あれは小学3年の頃だったか。おれのクラスには誰とも話さない奴がいた。そのくせ勉強も運動もできるような奴だったので妬む奴が出てきた。一ヶ月もしないうちにその雰囲気はクラス全体に広まっていった。そしていつからかいじめに発展し、毎日のように嫌がらせをして、そいつの邪魔をしていた。だがそいつは先生に言うわけでもないのでいじめはエスカレートしていった。いじめの典型的なパターンだ。しかしおれはついに決定打を与えてしまった。

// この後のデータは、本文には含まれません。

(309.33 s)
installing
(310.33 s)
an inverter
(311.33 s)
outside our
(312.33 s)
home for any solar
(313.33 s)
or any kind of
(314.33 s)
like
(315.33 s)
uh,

ある日の朝、そいつがトイレに行っている間に教科書類を教室の窓から投げ捨て、そいつの机と椅子は空いている教室に移動させた。

トイレから帰ってきた彼は、

「・・・っんだよ・・・」

状況を見てすぐに外に飛び出した。おれらは教科書を拾いにでも行ったのだろうと思い、

「見たかよ今の顔~」

「まあどうせすぐ帰ってくるだろ」

「次はどうするかな~」

なんて言いながら笑っていた。恐ろしいことにクラスの誰もまずいとは思っていなかった。

しかししばらくしても戻ってこない。

「今日は遅せえな」

この日から彼を見ていない。しかしおれが後悔するのはもう少し後になってからだ。